Friday, September 10, 2010

9/11: What I Learned

I read a Care Bears storybook from my childhood the other day. This story was about a boy who was being bullied at school. Of course, the Care Bears encouraged the child to befriend the bully because the poor bully was just misunderstood. The two became friends and everything was great in the end. Unfortunately, that's not always how it works.

On September 11th, 2001, I was in college. I was walking across the courtyard and caught sight of one of the school maintenance men. He was muttering and cursing to himself. We asked him what was wrong and he told us. Everyone crowded around televisions, tears refusing to fall because the shock was so great. I had seen the World Trade Center only a few months earlier on a visit to New York. My heart and my innocence broke that day as I watched the billowing smoke.

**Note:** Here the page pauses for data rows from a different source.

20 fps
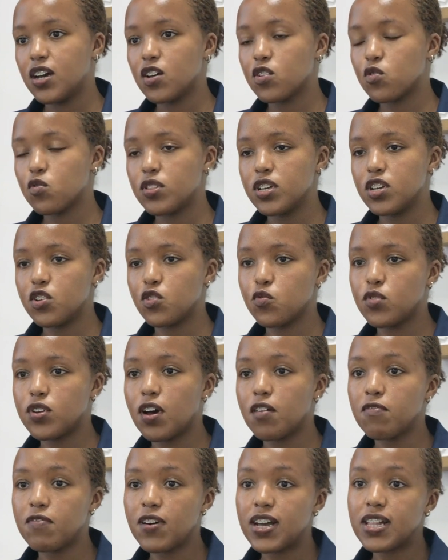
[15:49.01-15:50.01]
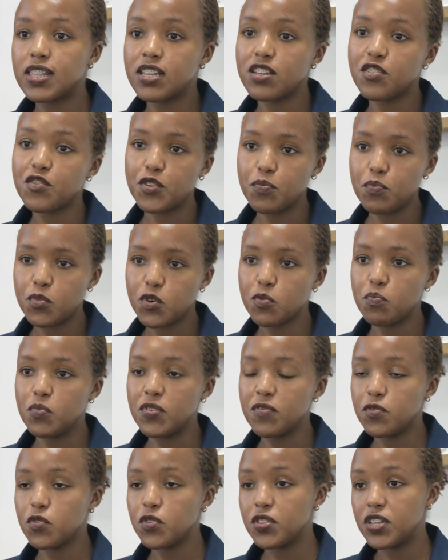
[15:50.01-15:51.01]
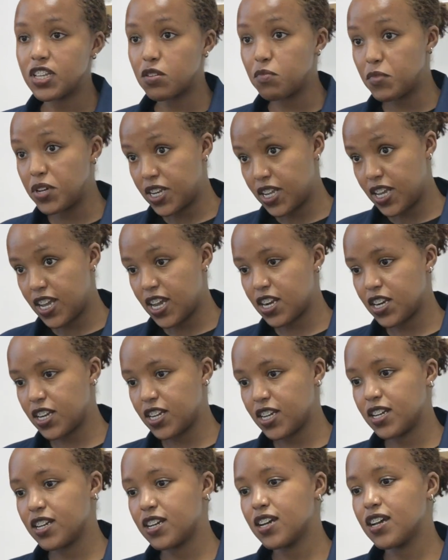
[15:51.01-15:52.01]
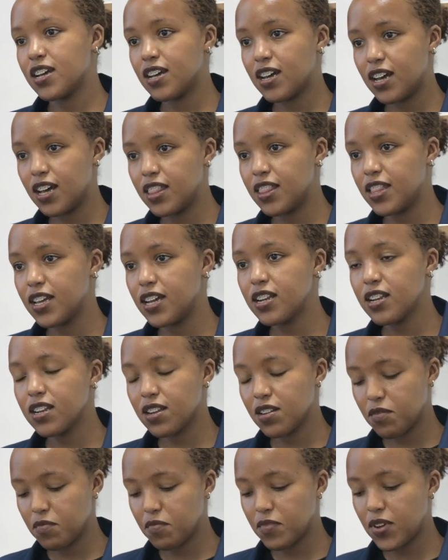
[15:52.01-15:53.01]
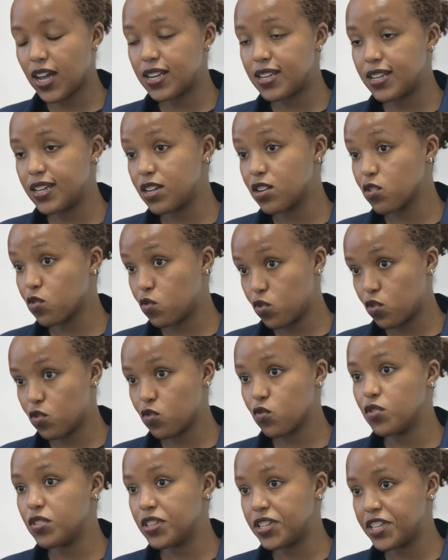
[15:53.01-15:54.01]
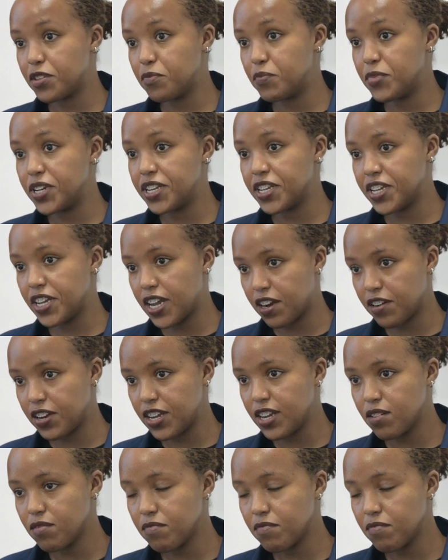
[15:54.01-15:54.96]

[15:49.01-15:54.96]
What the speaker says: So they should have filed this report before this main hearing and then attend court on this main hearing.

You see, Islamic extremists are bullies of the worst kind. They don't bully because they're calling out for help. They don't bully because they secretly want to be friends. These people bully because the fabric of their fiercely held faith tells them to. They are instructed in no uncertain terms to wage war on those who are different from themselves. That morning, they waged war on people just like you and me. It could have been us choosing a death by falling dozens of stories as opposed to burning alive. It could have been us, killed by debris while trying to search for survivors. It could have been us on those airplanes, hijacked by suicide Jihadists.

When we were children, we were taught that bullies aren't anything to be afraid of. If we 'killed them with kindness,' they would leave us alone, maybe even be our new friends. Perhaps we learned that by reading books like the one I mentioned. But these bullies, we must fear them. We must fear them enough to have no misunderstanding of their motives. In our hearts, we need to have that terrible morning run a loop to remind us of our fleeting freedom and our fleeting lives. Our children and our children's children count on us to be discerning about lessons like these. A school bully? Sure, being friendly and non-confrontational may work. But these people were never interested in being our friends.

If we value our lives as free-living and free-worshiping Americans, we will educate ourselves about these people. We will read the Qur'an instead of burning it. We will set aside our 'live and let live' dreams and wake up to a 'they live and we die' reality. Humans are animals first and animals who have never been taught mercy cannot show it. The more rope we give them, the more rope they have to hang us with. Do not forget that morning, that bright September morning. Do not forget that someone just like you and me took their last breath because of intolerance and hatred at the hands of one of the biggest bullies the earth has ever known.